Scott Adams Discovers Non-Hostile Computing
The Dilbert author’s notes on life are often funnier, and generally less constrained, than his droll comicstrip. On occasion he shares his frustration with computers, but his complaints describe a hostile computing environment I only know second-hand from the rumors that occasionally reach me about the unfortunates who still use “Windows”.
In this column Adams describes his joy in using his new iPad: he is amazed that it “turns on instantly” instead of laboring through a “boot-up sequence” or making him wait for it to “snap out of its energy saving mode”. He adds, “Interestingly, I don’t recall the instant-on feature being a prominent element of Apple’s advertisements for the iPad.” What is interesting is that here is a very intelligent guy, generally tech-savvy, who thinks this is actually worthy of note. It’s as if someone wondered why Toyota didn’t make a big deal out of the electric windows in the Prius.
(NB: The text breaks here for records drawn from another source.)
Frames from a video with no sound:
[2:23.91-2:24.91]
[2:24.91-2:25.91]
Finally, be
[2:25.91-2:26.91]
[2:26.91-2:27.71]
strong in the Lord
Adams is also thrilled that his iPad “doesn’t start begging me to update things nor force me to make decisions. It doesn’t remind me of all the ways it is protecting me. It doesn’t tell me to order printer ink or ask me to fill out a survey.” He believes his point is that the iPad is so much better than a laptop. Of course his real point is that the iPad is not Windows. Neither the Apple nor the Linux laptops that I use do any of the weird and annoying things that Adams believes come with the territory, and they pop to life as soon as I open the lid. They rarely need to reboot because they rarely need to be shut down. Since he is unfamiliar with post-1990’s operating systems, the iPad is a real revelation.
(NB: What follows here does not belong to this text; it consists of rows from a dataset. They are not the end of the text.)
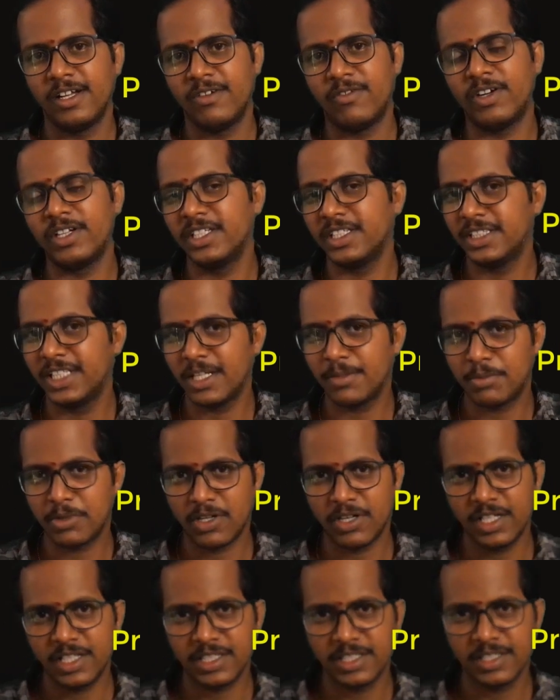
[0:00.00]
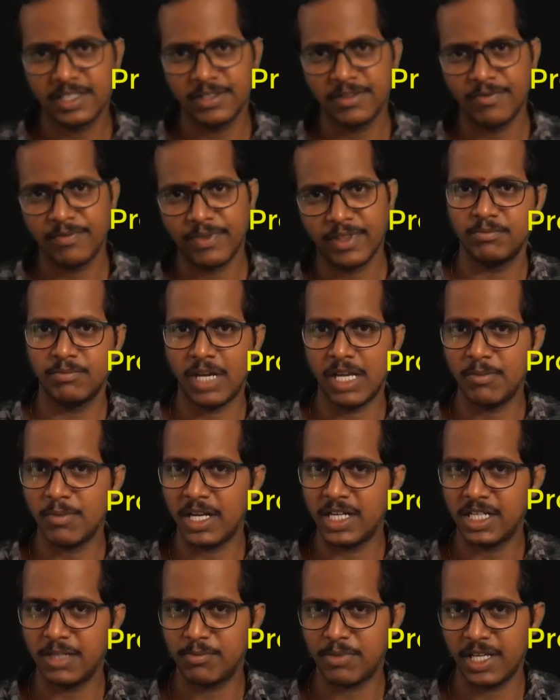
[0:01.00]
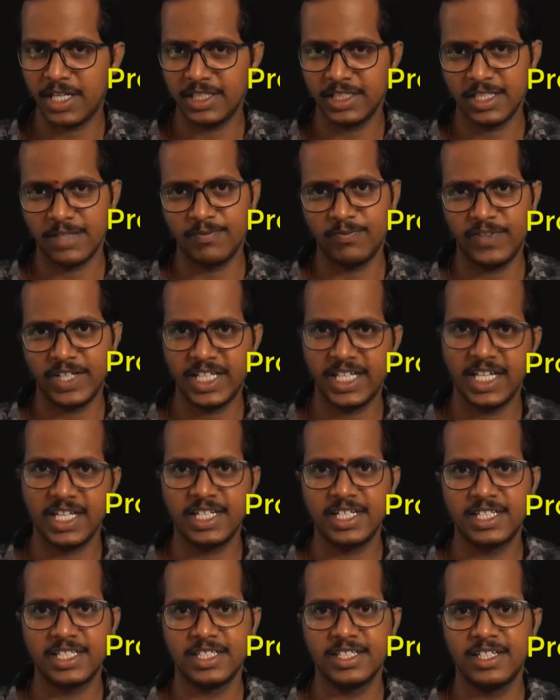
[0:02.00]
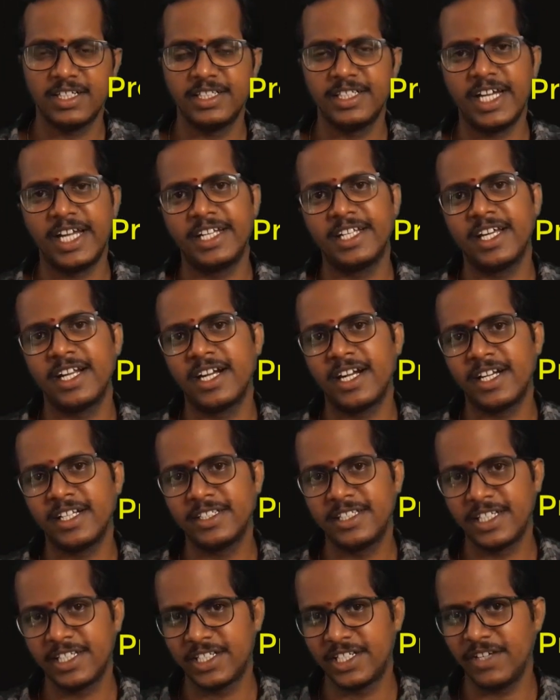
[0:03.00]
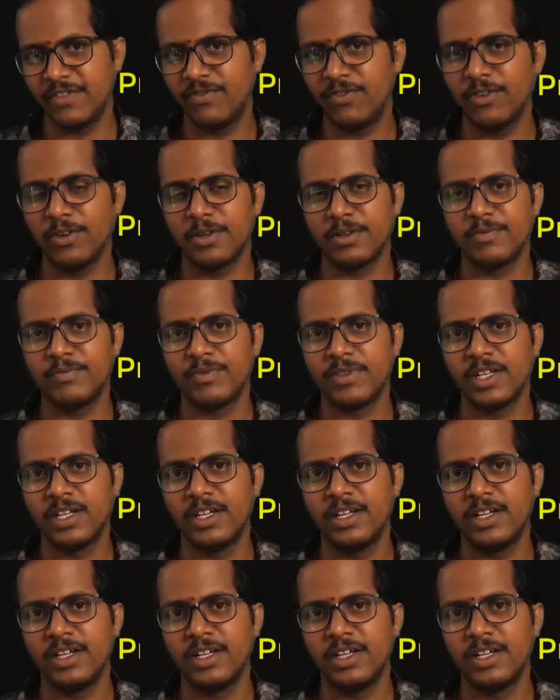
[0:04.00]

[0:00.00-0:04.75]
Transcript: What is their product? By multiplying them we get 864.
This is probably a case-study of something Apple had in mind all along. Users who could not be pried away from Windows with Apple’s laptops and desktops are lured to their charming quasi-computing devices, the iPhones and iPads; and from there, perhaps, to their actual computers (and, although this is surely not part of Apple’s plan, perhaps from there to the free Unix world). The fact that a sophisticate like Adams finds an epiphany in an iPad suggests there are legions of more naive Windows victims who are following the same pattern.